Crossing to Revell, Sophia looked as if she would have put her arms about him, but she saw Andrea’s expression and stopped short in front of him.
“I am sorry. We are all frightened. There have been shots at some who tried to leave, to see what was happening. We thought the Russians had taken the city.”
“Well, they haven’t, not all of it. Are things bad down here?”
“It is getting worse. There have been fights. There is talk that one man was killed on the platform, and that others were wounded by knives and bottles. How much longer shall we be down here?”
He could hear the strain in Sophia’s voice. For the first time he was conscious of being able to hear a constant undercurrent of groaning and crying coming from the crowd. Occasionally there would be an aggressive demand for silence, followed by a loud slap and then more shouting from several voices, accompanied by ever louder wailing.

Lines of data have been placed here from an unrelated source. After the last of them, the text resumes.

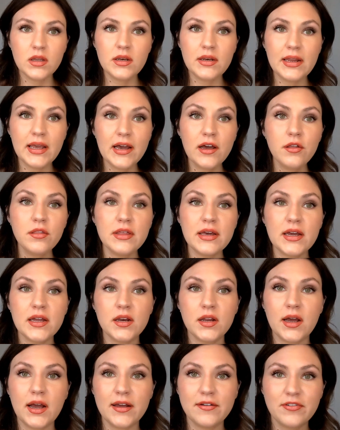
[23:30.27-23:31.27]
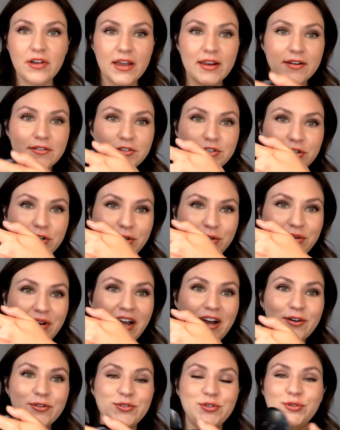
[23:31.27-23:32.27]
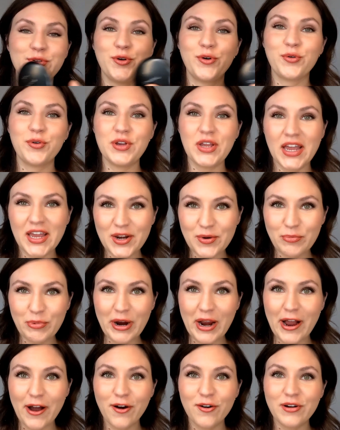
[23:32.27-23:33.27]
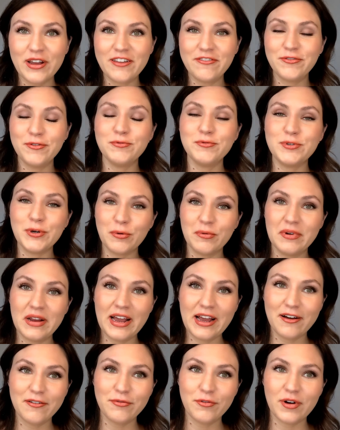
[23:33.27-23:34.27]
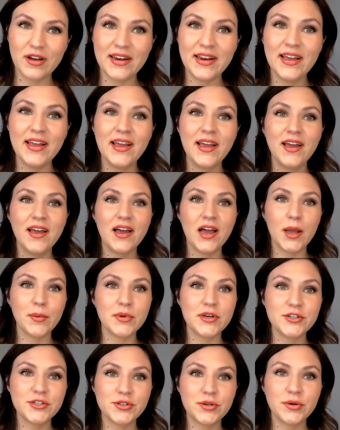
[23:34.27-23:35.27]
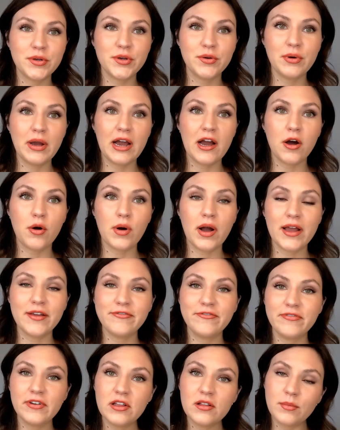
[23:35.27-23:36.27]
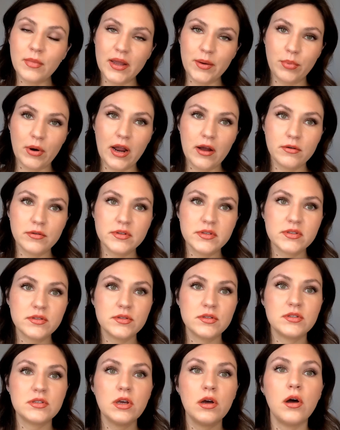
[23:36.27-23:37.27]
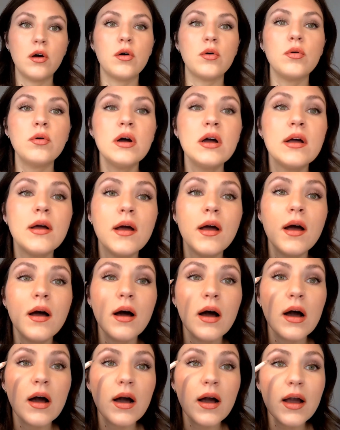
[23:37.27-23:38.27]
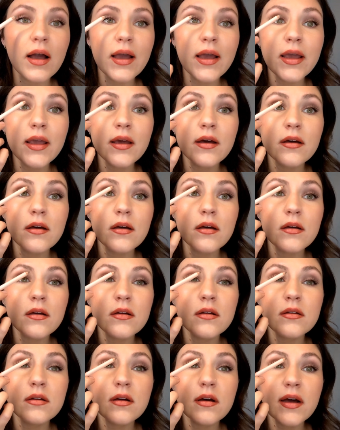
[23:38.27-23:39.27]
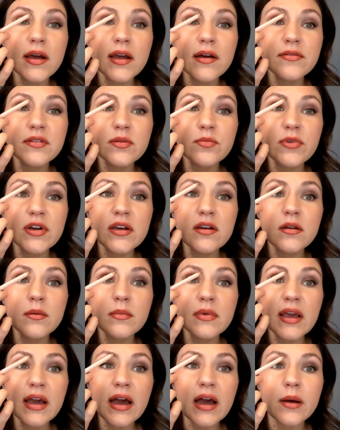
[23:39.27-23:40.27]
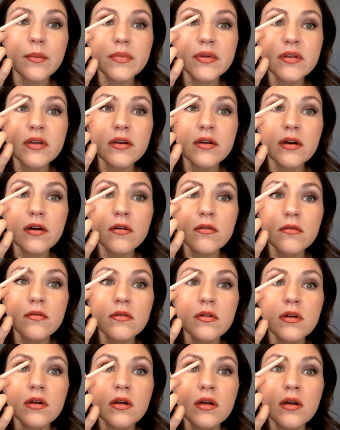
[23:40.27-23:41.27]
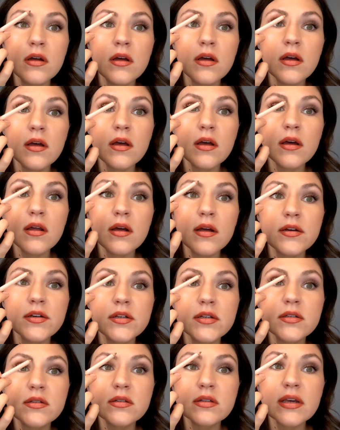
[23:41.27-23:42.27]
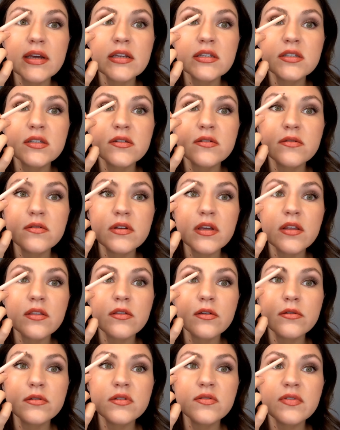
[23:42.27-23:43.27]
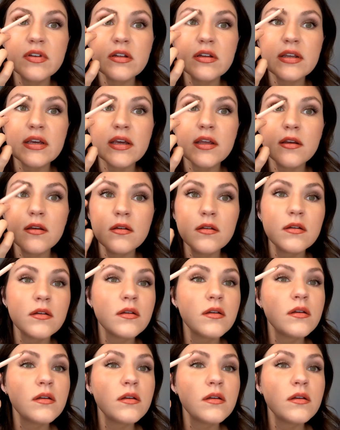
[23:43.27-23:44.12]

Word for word: now that I've kind of shown how to create a brow if you don't have one, I'm going to show you how I fill my brows. So I, I have some random gaps, you know, and I just like to get those filled in.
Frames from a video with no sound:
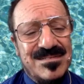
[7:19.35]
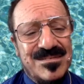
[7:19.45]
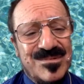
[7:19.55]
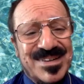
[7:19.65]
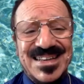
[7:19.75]

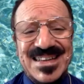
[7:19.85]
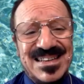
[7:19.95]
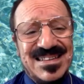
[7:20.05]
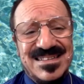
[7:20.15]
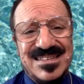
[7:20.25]

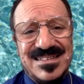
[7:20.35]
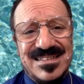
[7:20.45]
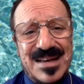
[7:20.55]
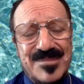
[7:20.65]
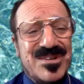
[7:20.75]
really?
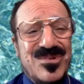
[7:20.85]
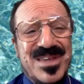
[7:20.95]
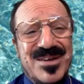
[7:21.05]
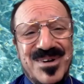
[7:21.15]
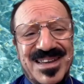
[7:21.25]
I mean, do
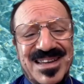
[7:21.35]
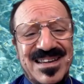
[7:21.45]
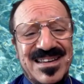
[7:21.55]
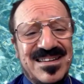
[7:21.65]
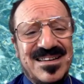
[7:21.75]
they really?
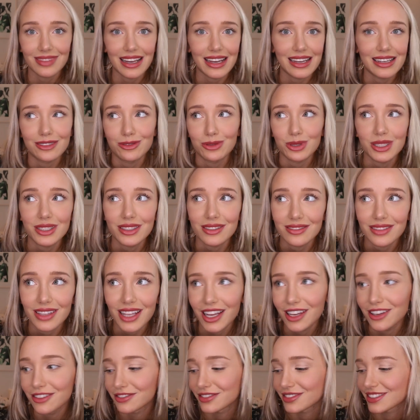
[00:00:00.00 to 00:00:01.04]
I would
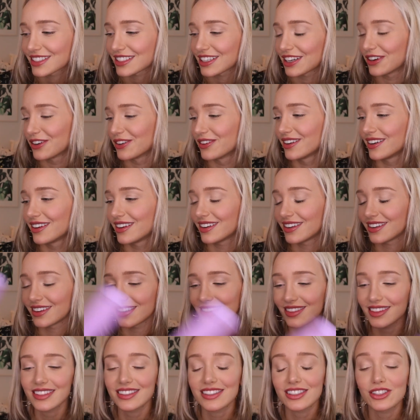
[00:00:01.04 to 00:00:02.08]
love. So
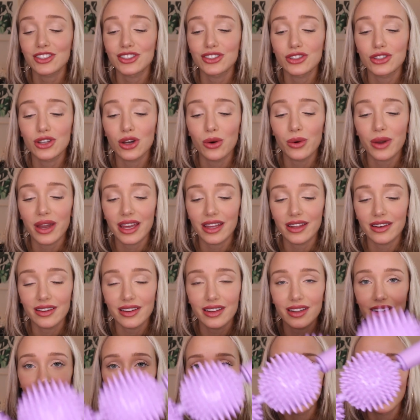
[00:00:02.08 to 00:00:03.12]
this is so
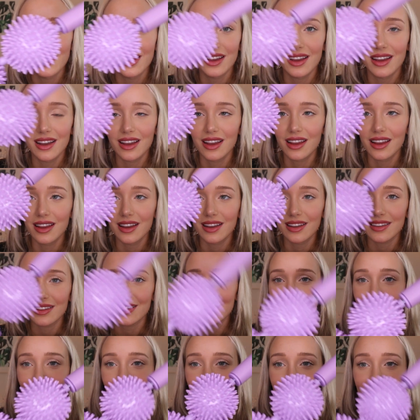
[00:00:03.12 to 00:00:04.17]
handy.
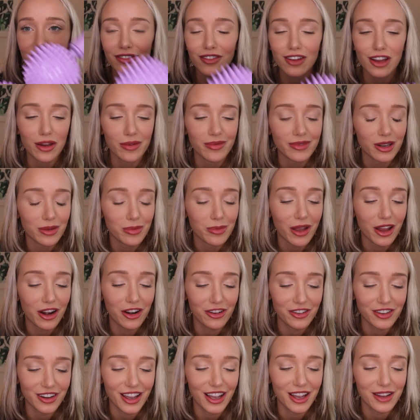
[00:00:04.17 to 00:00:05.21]
This couldn't have come in a
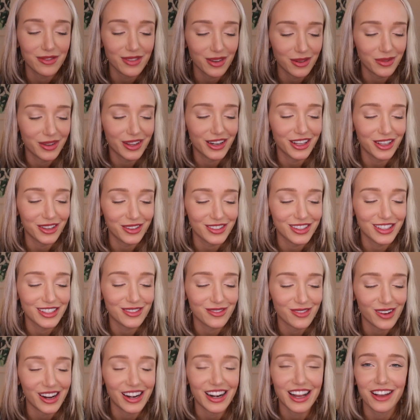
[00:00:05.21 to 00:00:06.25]
better time. I'm gonna use
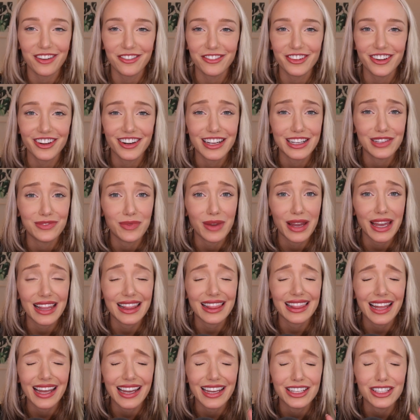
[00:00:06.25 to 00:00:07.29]
this right after because my
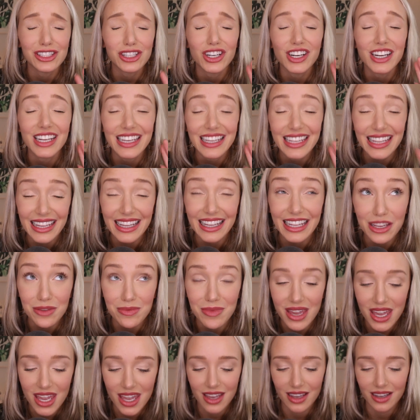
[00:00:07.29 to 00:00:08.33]
legs are killing
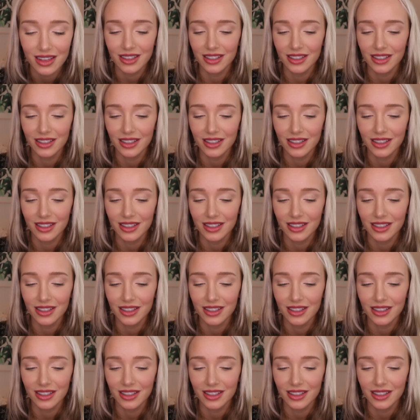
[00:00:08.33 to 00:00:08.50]
me.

“I understood they were going to get you all out through the subway system. Has nothing been done?”
“A few have been seen to go into the tunnels. Most are too frightened to make the attempt. I believe it is far worse down there. They have no sanitation for such numbers.”
I’ll see if I can find out what’s supposed to be happening. As I understood it, everything was organized.”
Accompanied by both women, Revell went to the entrance and a few steps up towards street level, to get better radio reception. Though he tried for several minutes, he had no better luck than earlier.
His men wouldn’t like it, but they could cope with being hunted by one of their own gunships, until the situation was brought under control somehow. But the civilians below needed reassurance. There was none he could give them. It wasn’t even wise to mention the evacuation plan, in case it had been dropped. A false hope could be as dangerous as a real fear in these conditions.
“Does no one care? They can have no idea what conditions are like in the shelters.” Sophia was near to tears.
“I expect everything is being thrown in to the effort to clear the Russians out first.” Revell could think of no other excuse to make. “It’s unpleasant I know, but they are safe.”
In truth though, that wasn’t something that Revell could be certain of at all. He thought again of those senior officers he’d seen in the bunker. There might be those among them who were brilliant at organizing logistics — the nuts and bolts of running and feeding an army — but this was a situation they were hardly equipped to handle.
The comfort of the air-conditioned bunker, with its generous allocation of space, gave them no insight into what it was actually like for the other half million in the city. Very likely they had not even given it a thought, taking it for granted that the conditions that prevailed for them were universal.
The general’s bunker had been built long before the war. Originally it had been solely intended for use as a civil defence operations centre, in a post nuclear strike scenario.
Shelters built at the start of the war, for the mass of the population, had few of the same refinements. Civilian administrations had balked at the high expenditure involved in fitting all of them out to that standard. In the majority of cases, air-filtration, sanitation, and the necessary stocks of food and medical supplies had been given scant attention.